Every line from the one with "[00:00:00.20 to 00:00:00.40]" up to and including the one with "Transcript, with fillers: Acknowledging" is to be output exactly as it appears below; pictures are not.

--- Dataset ---

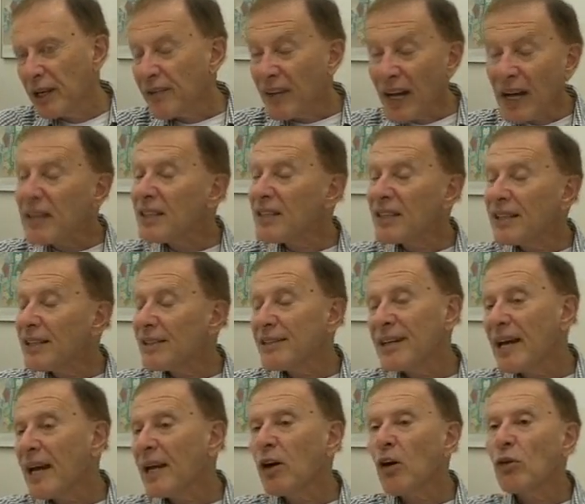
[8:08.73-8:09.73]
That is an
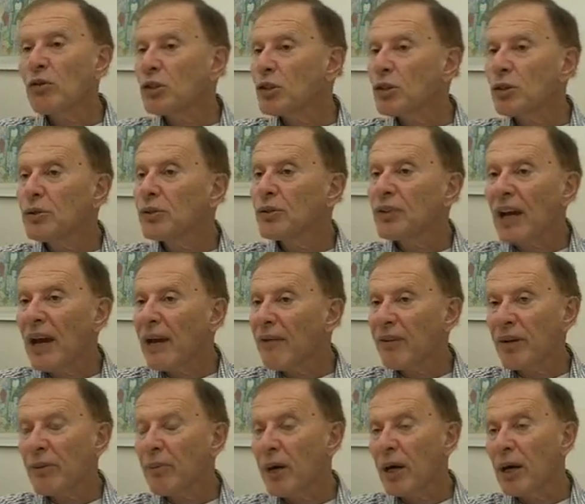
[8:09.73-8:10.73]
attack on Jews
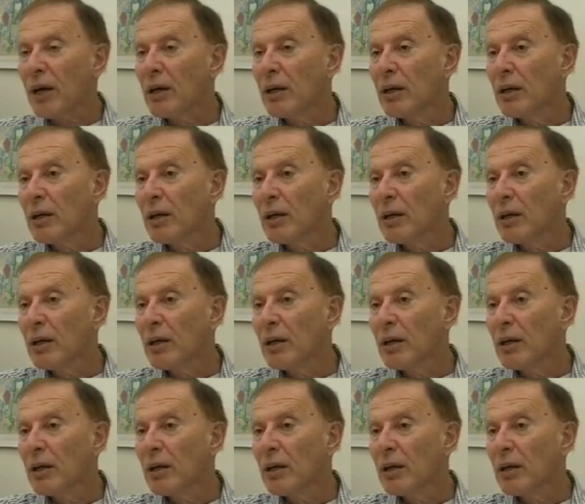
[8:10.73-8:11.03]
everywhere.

---
--- Dataset ---

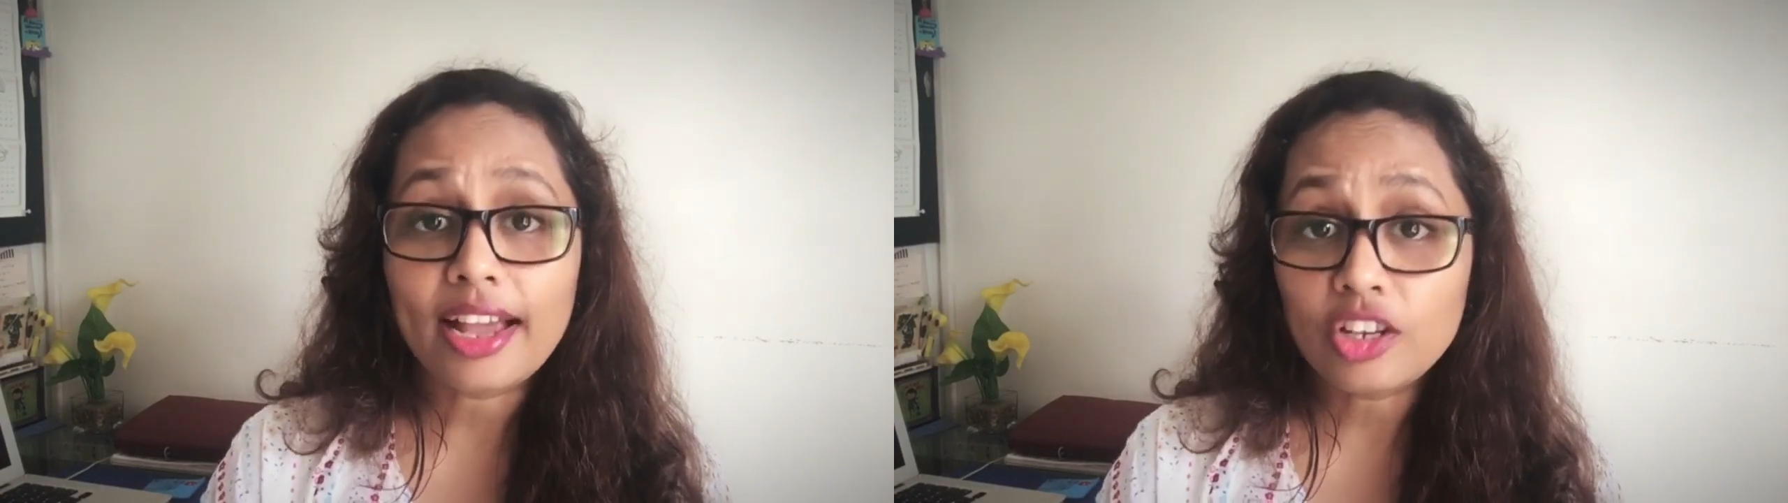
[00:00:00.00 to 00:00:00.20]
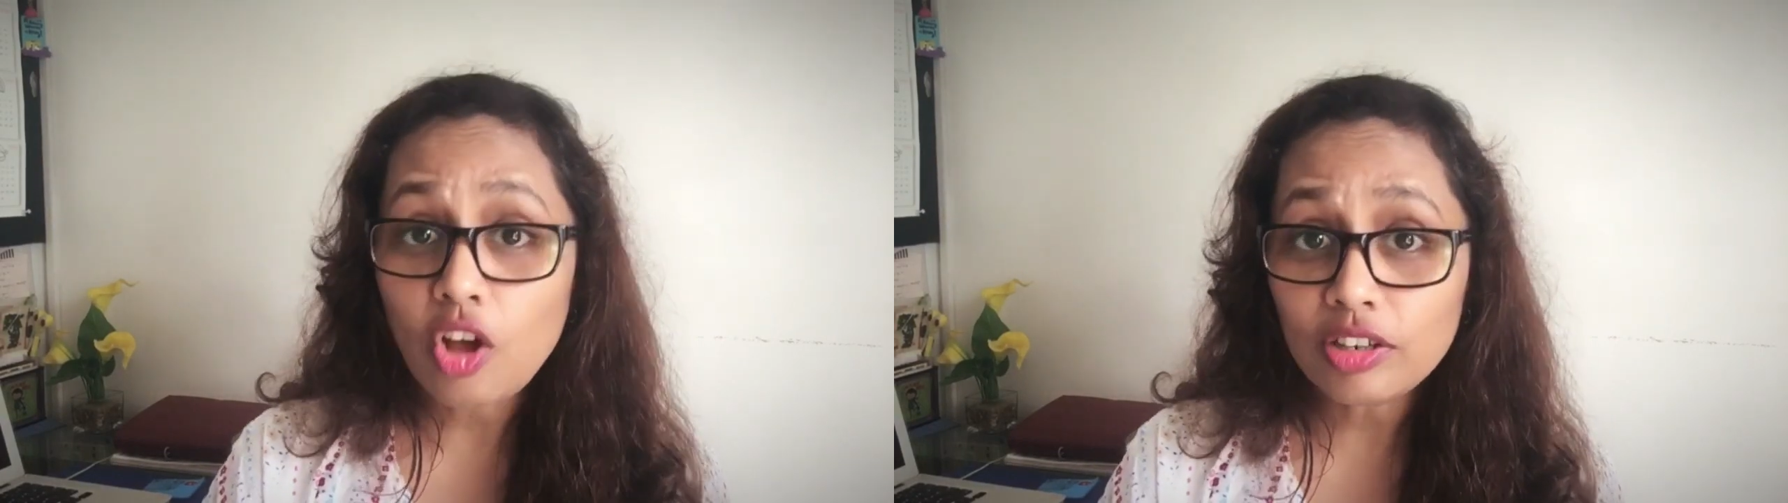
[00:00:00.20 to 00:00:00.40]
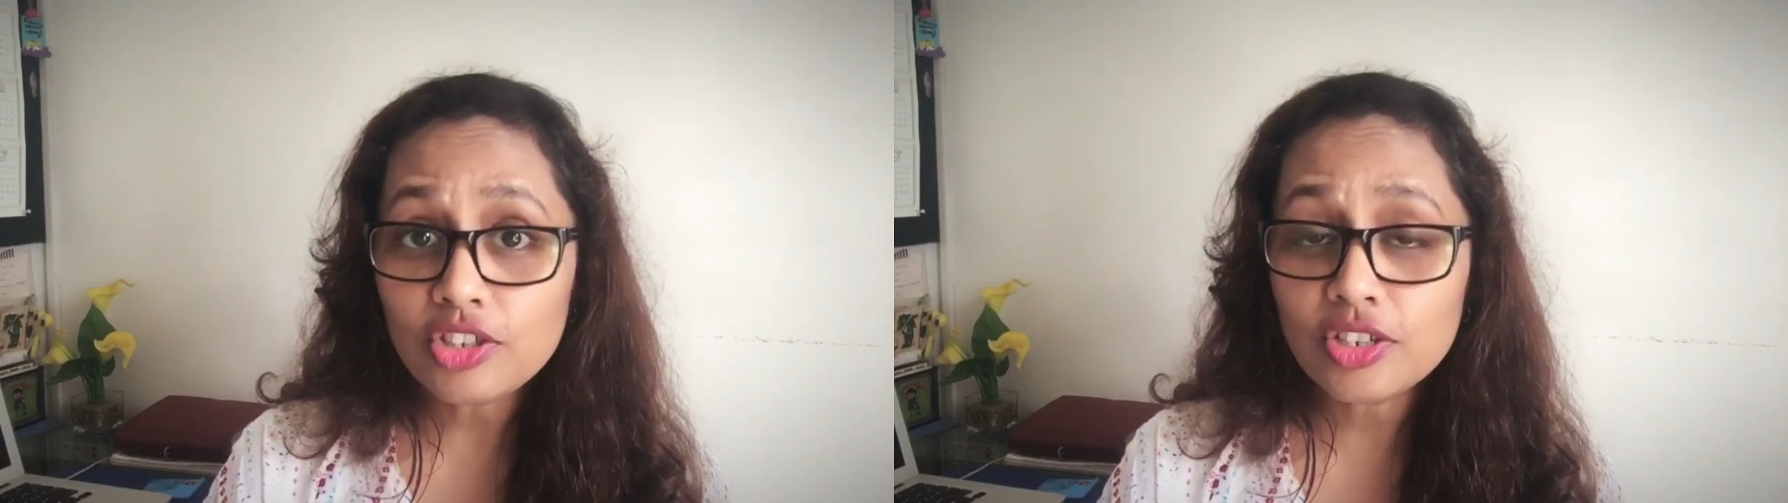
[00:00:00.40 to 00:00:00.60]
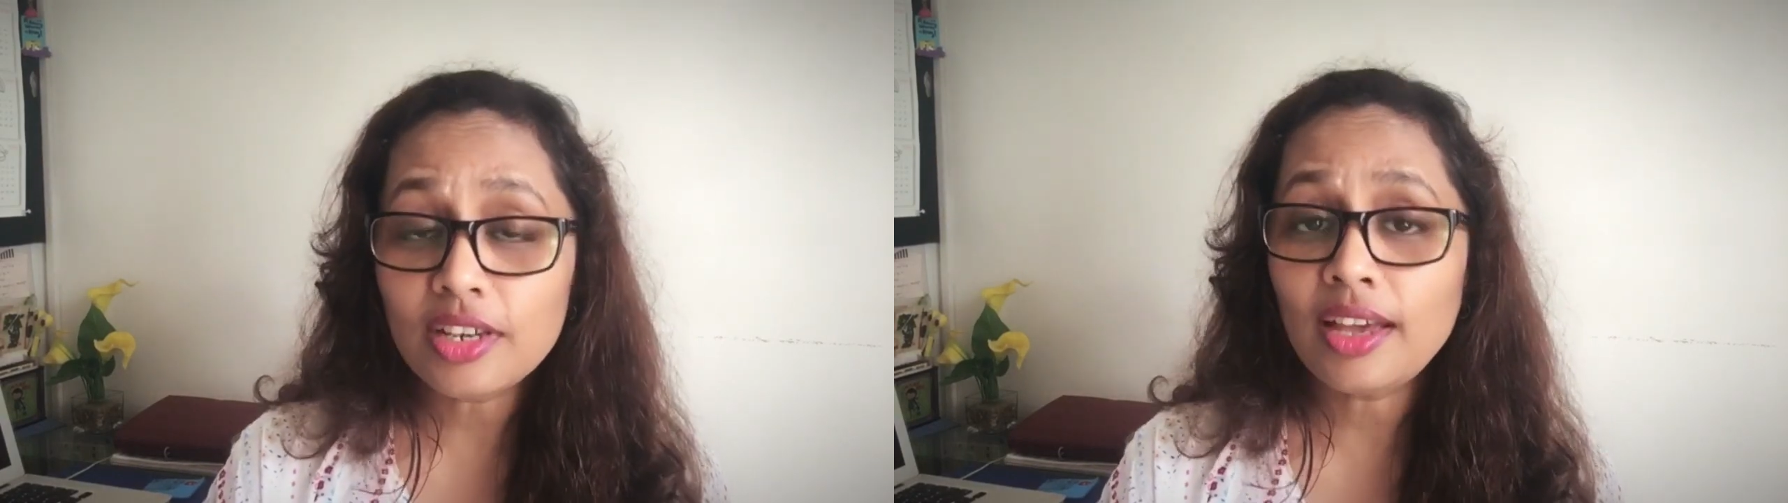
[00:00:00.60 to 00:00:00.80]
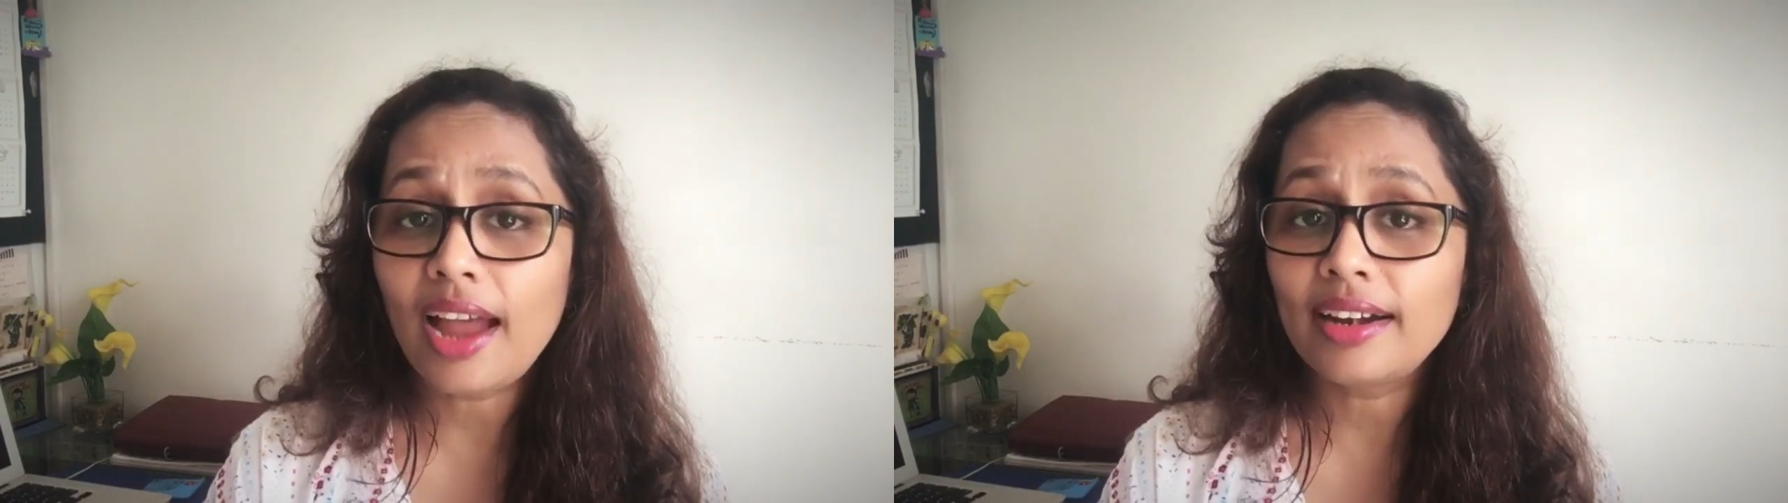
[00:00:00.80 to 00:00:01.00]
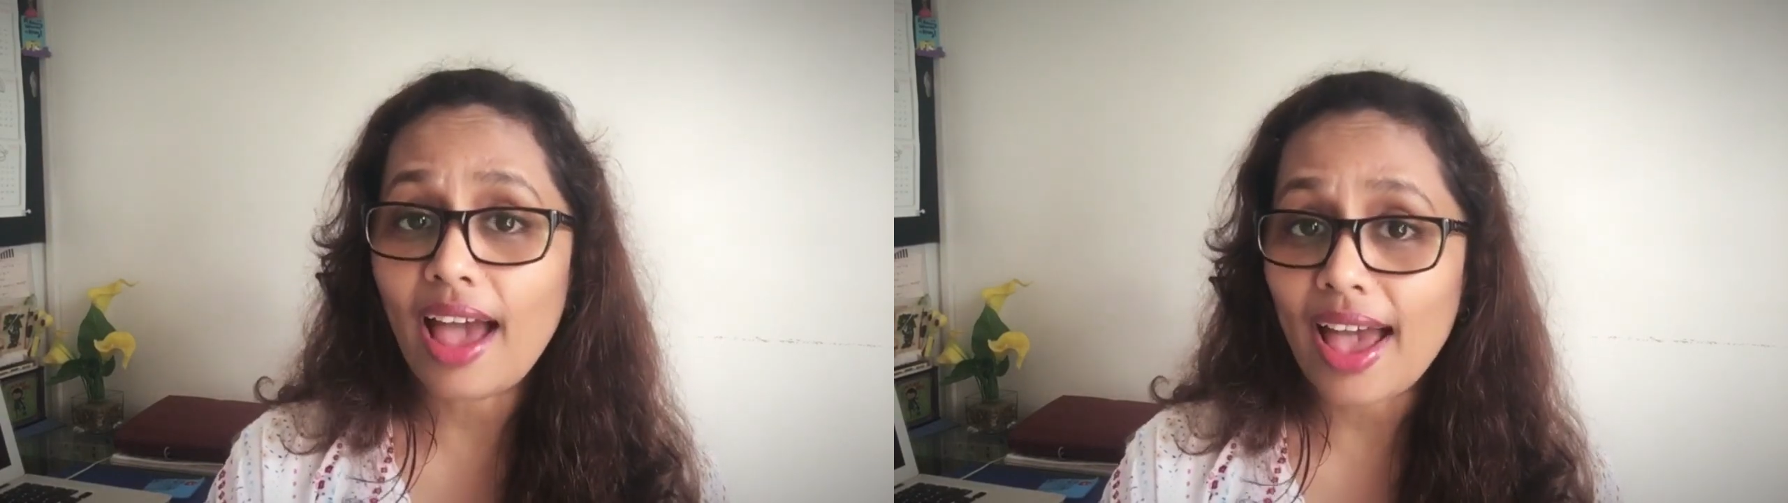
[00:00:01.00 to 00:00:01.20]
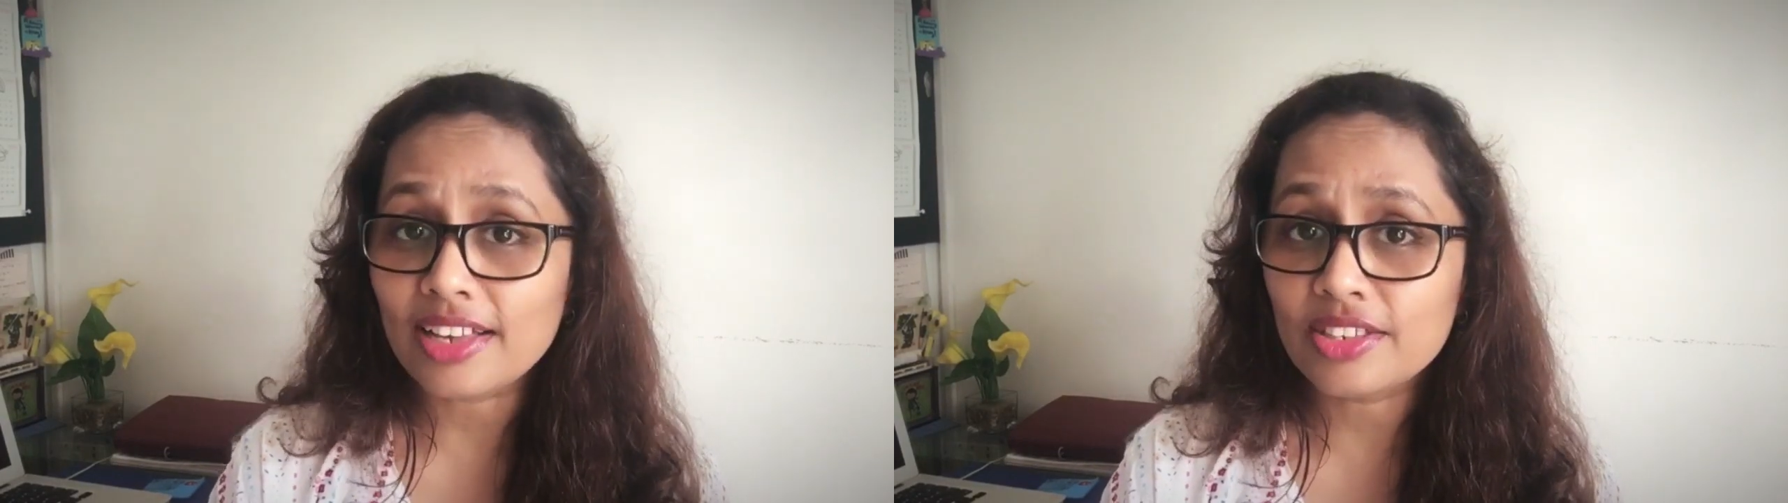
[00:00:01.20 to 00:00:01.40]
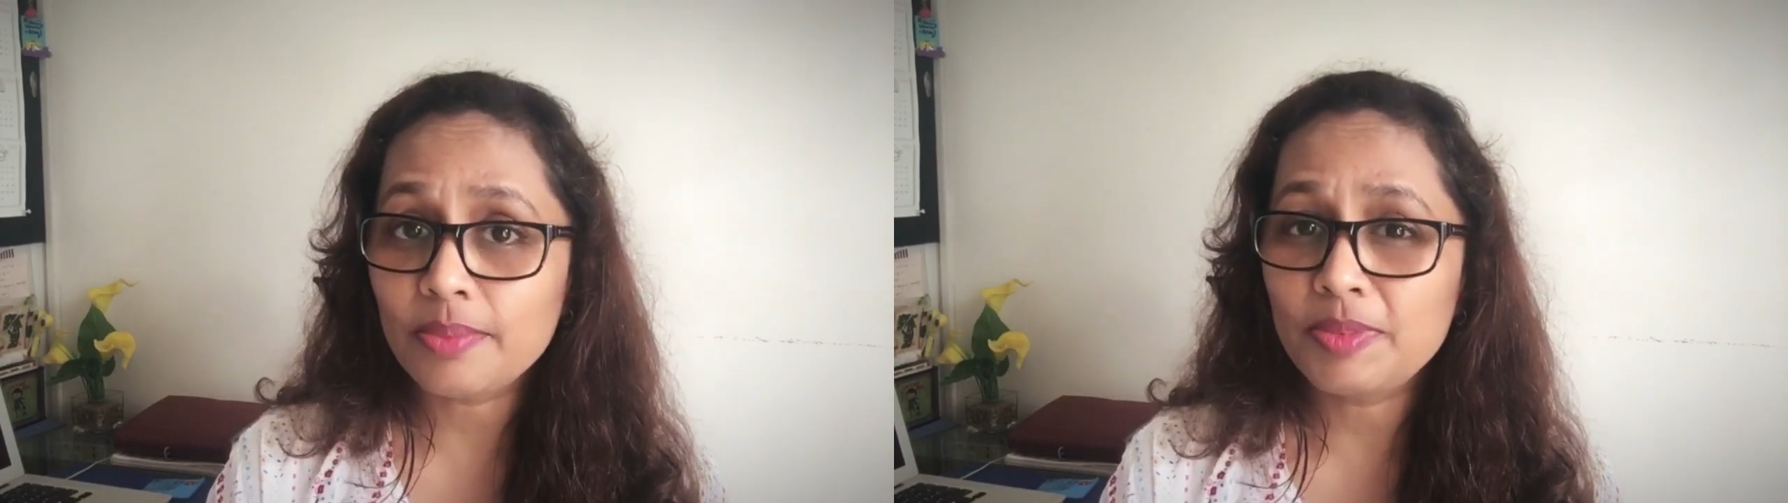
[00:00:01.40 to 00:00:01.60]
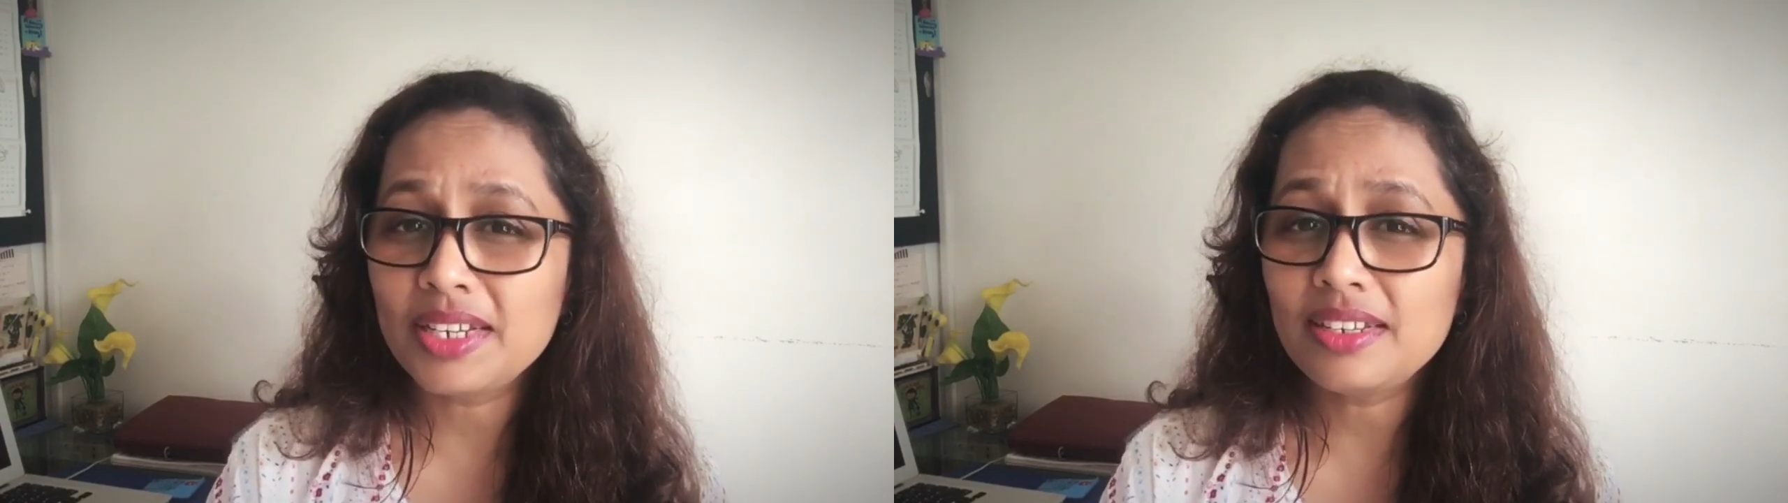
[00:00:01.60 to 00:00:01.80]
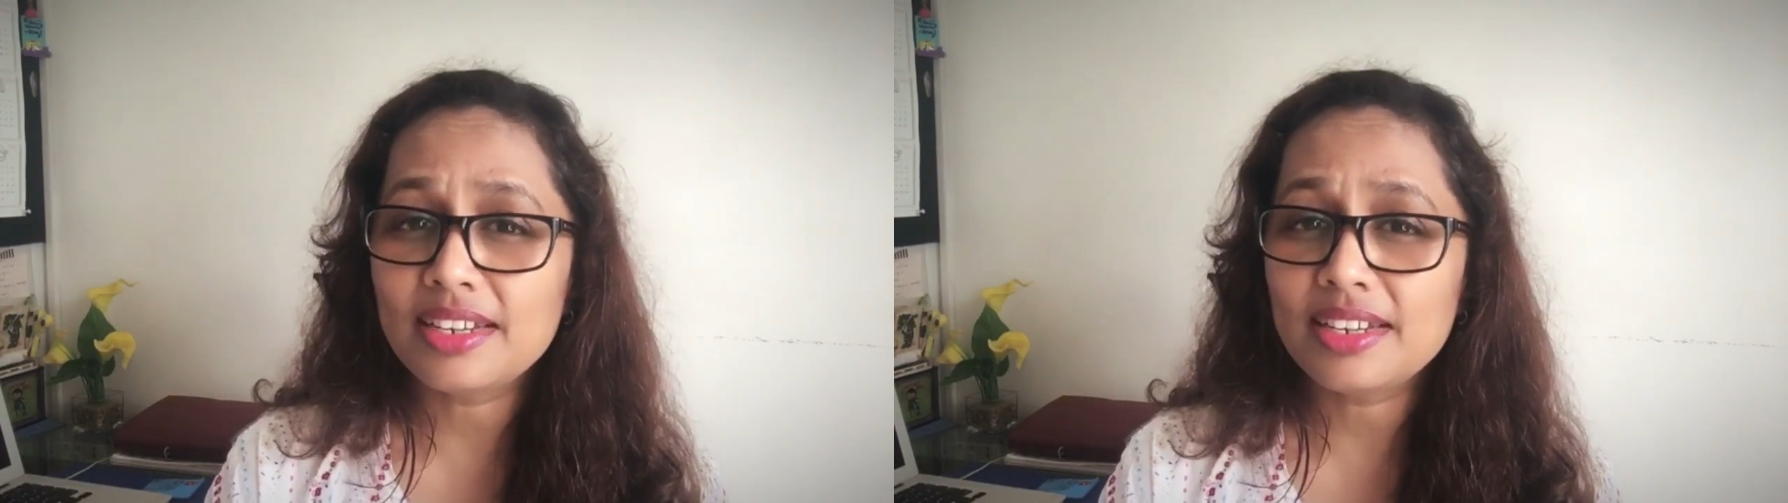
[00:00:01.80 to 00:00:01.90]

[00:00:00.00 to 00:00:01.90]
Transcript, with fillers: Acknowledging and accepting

---

◆ Solution for this task ◆
[00:00:00.20 to 00:00:00.40]
[00:00:00.40 to 00:00:00.60]
[00:00:00.60 to 00:00:00.80]
[00:00:00.80 to 00:00:01.00]
[00:00:01.00 to 00:00:01.20]
[00:00:01.20 to 00:00:01.40]
[00:00:01.40 to 00:00:01.60]
[00:00:01.60 to 00:00:01.80]
[00:00:01.80 to 00:00:01.90]

[00:00:00.00 to 00:00:01.90]
Transcript, with fillers: Acknowledging and accepting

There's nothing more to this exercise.